Ruth and Parables: Small Group Leaders Guide Week 11
This content is part of the Ruth and Parables curriculum, an 11-week integrated sermon and small group series on faith and work.
Topic 1 – Pay attention when you feel inspired to say YES!
Read Ruth 1:6-18
Question set 1
Leah explored the possibility that what Ruth wanted most in life was to be Jewish—to be a person sought and chosen by God. That could be why she, a Moabite, married into a Jewish family. For a while her dream was fulfilled, but then her husband and all the other men in the family died and she was left Jewish, but destitute. What happens when you get what you most want in life, but you’re not happy?
- Leah said she felt insulted by Naomi’s words to Ruth and Orpah: “Go back to your mothers’ homes,” (Ruth 1:8) and to her friends in Bethlehem: “The Lord has brought me back empty” (Ruth 2:21). What is Ruth, chopped liver?
- Have you achieved a long-desired success, then felt like the people surrounding it do not accept you or value you? Or some other major disappointment following a success? What did it feel like?
- Do the deepest dissatisfactions you feel today come primarily from not (yet) getting what you desire in life, or instead from getting what you desire, yet not feeling satisfied?
- Logically, Naomi was correct, and Ruth would have been better off going back home and starting over. But it seems that some divine YES welled up in Ruth that led her to stay with Naomi. Is there a divine YES welling up in you? What is it?
- How do you know that a Yes Tour is not just wishful thinking?
Topic 2 – Be a go-getter
Read Ruth 2:2
Question set 2
- Ruth’s plan doesn’t seem very confidence-inspiring. “Let me go out into the harvest fields to pick up the stalks of grain left behind by anyone who is kind enough to let me do it.” But ultimately that simple step leads to her marriage to Boaz.
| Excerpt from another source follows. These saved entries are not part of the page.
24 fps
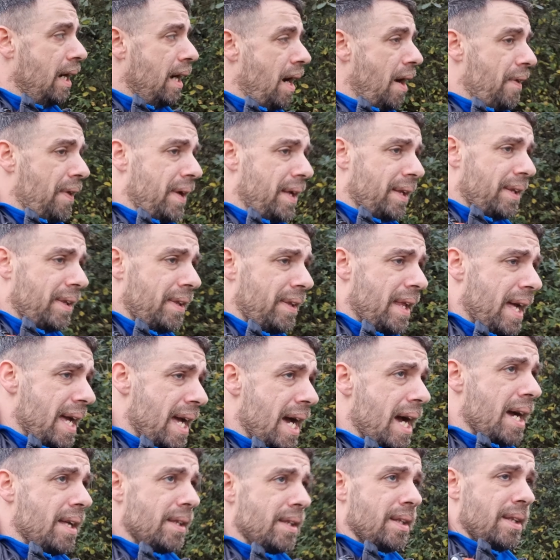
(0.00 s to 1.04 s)
I think
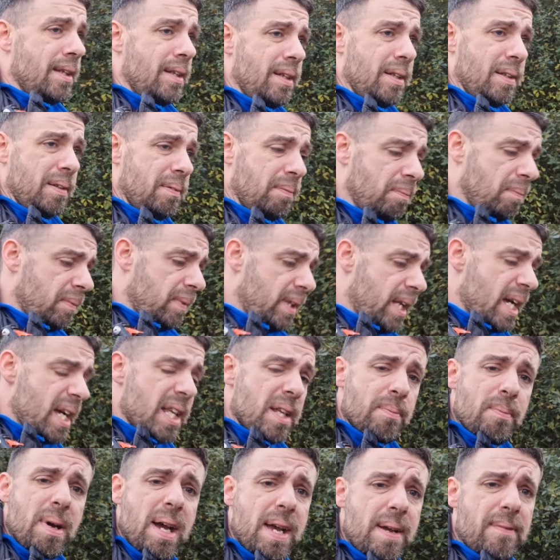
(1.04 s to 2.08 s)
they're
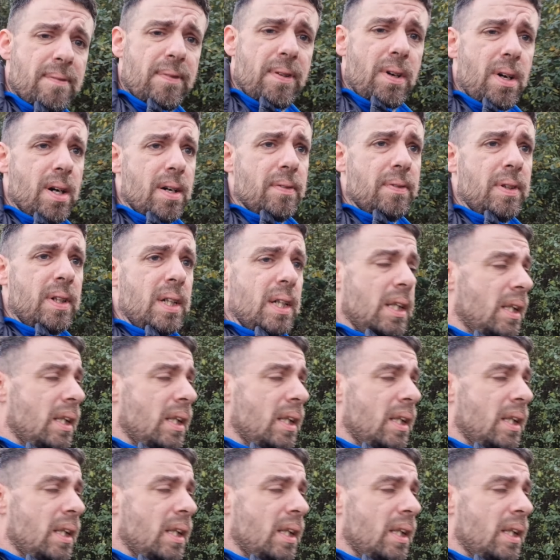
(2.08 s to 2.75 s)
the main 5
When have you decided to try something that you were not sure you could complete? How did it work out?
- Leah said that sometimes a good day consists of getting all the bums wiped. Just do whatever task is next. How does that fit in with the motto “impossibly great lives?”
- Leah said she observed a woman having a wonderful time with her kid at the beach. (Leah almost always has an awful time at the beach with her kids at the beach because of the hassles of food, diaper bags, sand, sunscreen, near-drownings, etc.) The woman had dreadlocks, so Leah thought “If I dread my hair, I’ll be like that woman.” Now Leah has dreadlocks, but she still has an awful time when she takes her kids to the beach. Taking action did not make her into a different person. How can you be a go-getter when your dream is for God to change you?
Topic 3 – Let God play a long game
Read John 10:1-6 and Matthew 1:5
Question set 3
- “God gave your dream to you because he wants to be present in your reality.” What are the sharp edges of your reality? What could it possibly mean that God wants to be present in exactly those places, when what you want is for God to take those places away?
- “Getting your dream will not make everything perfect.” By marrying Boaz, Ruth fulfilled her dream—or at least the dream Leah projected on her—of becoming a Jew. But did her life become perfect? Perhaps God’s long game wasn’t even about her life—maybe it was about her great grandson, David, Israel’s greatest king, or her 30-times-great grandson, Jesus. What if your life (or work) really is just about wiping the kids’ bums, and God’s long game only scores its goal through those who come after you?
- “Let God play a long game.” What do playing and games have to do with your dream? Is your dream just a game to God? Is it OK if God is playful with the things that are most important to you? And why did Leah get so many laughs in a talk about getting everything you want, yet not feeling happy?